Work to be completed
Copy each record exactly as it reads, leaving out any pictures it holds.

[Collected data entries]
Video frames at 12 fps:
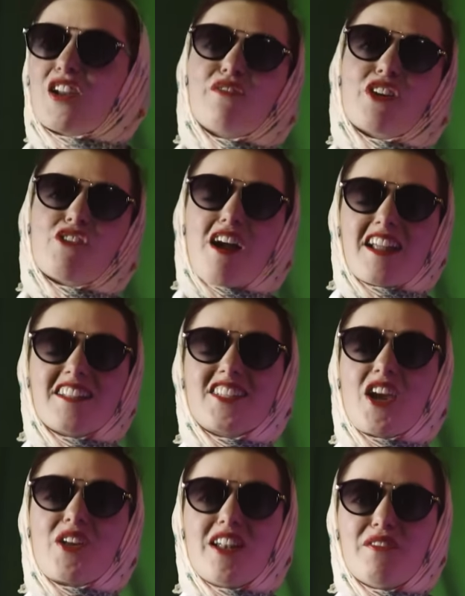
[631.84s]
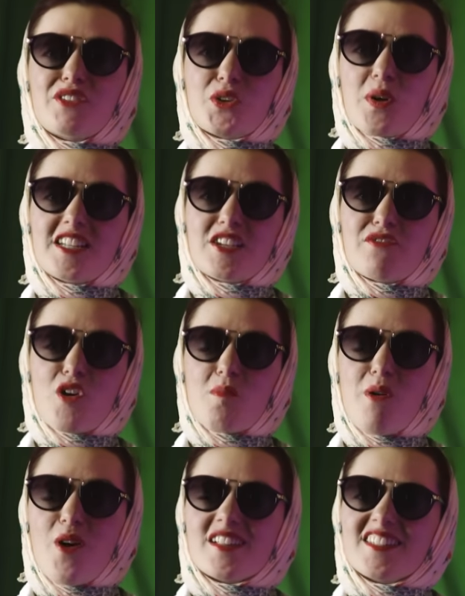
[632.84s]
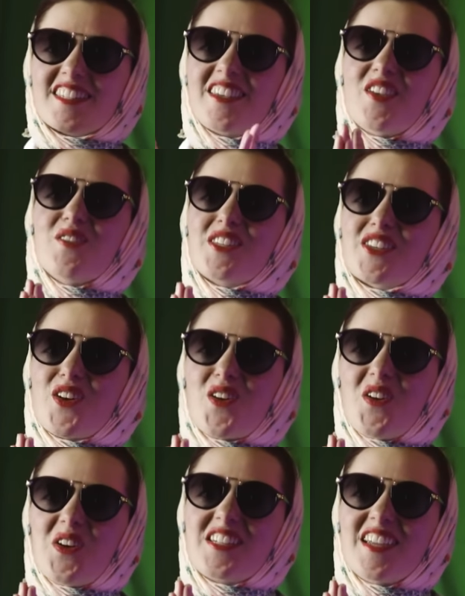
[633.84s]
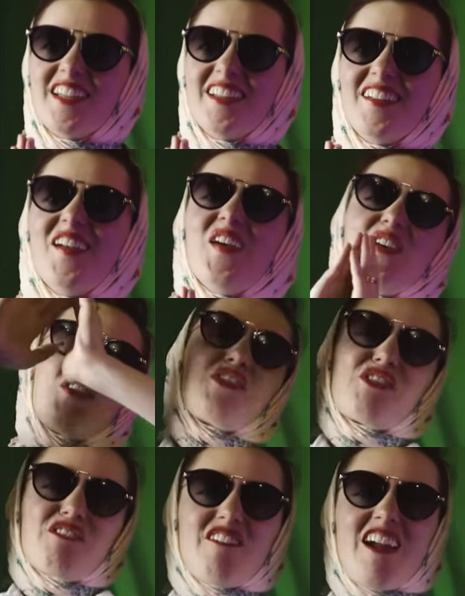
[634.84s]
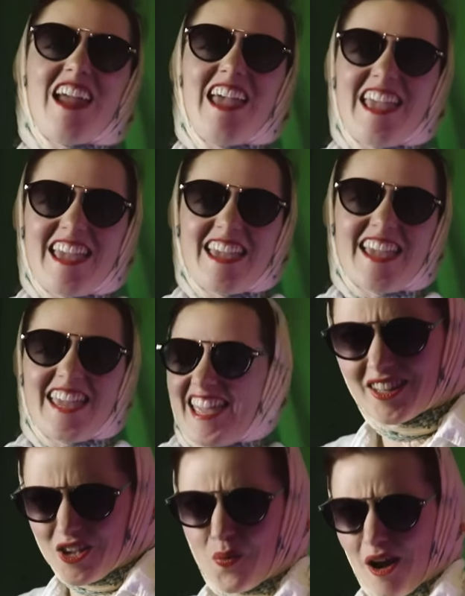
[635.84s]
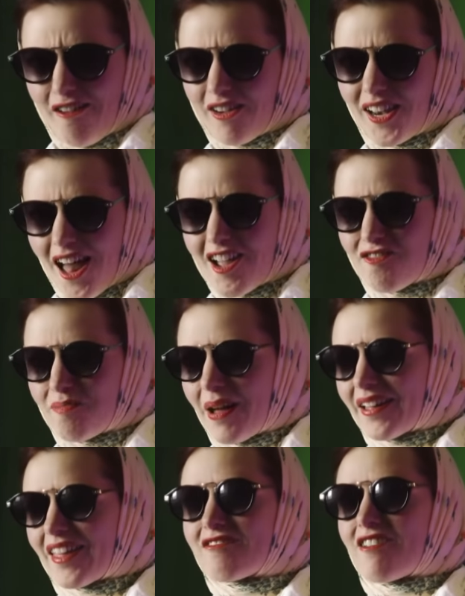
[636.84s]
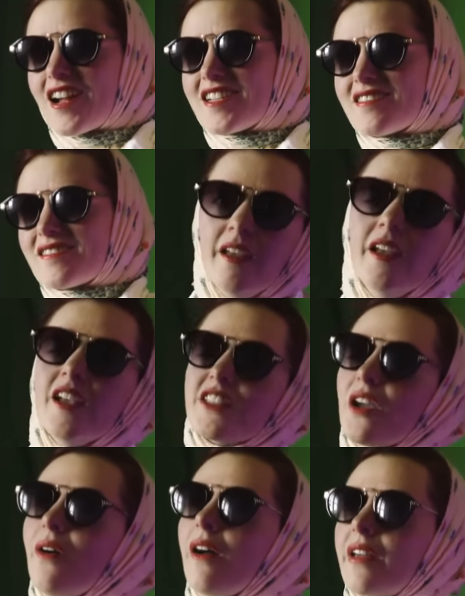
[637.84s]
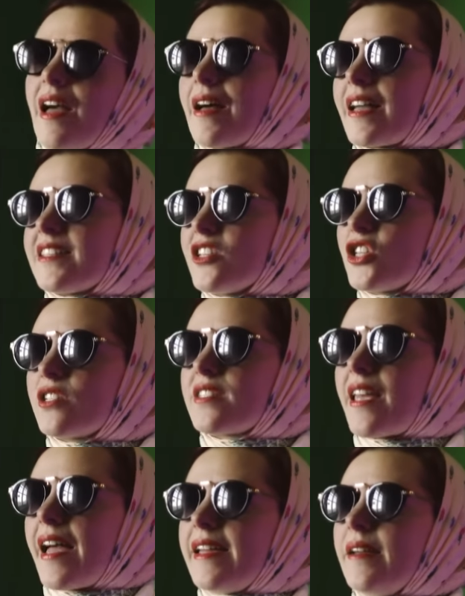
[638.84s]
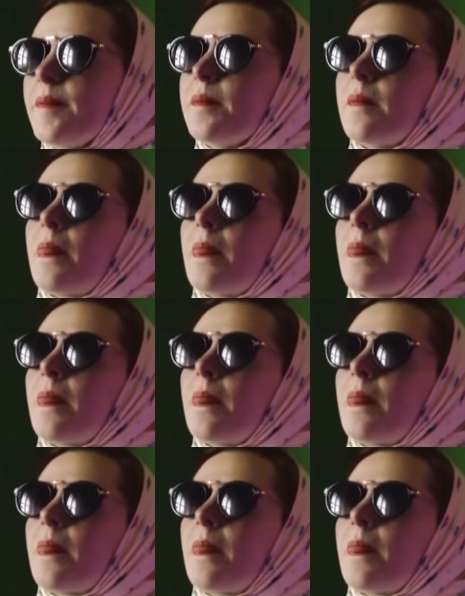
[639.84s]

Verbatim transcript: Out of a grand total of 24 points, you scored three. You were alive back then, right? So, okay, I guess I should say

Response area
Video frames at 12 fps:
[631.84s]
[632.84s]
[633.84s]
[634.84s]
[635.84s]
[636.84s]
[637.84s]
[638.84s]
[639.84s]

Verbatim transcript: Out of a grand total of 24 points, you scored three. You were alive back then, right? So, okay, I guess I should say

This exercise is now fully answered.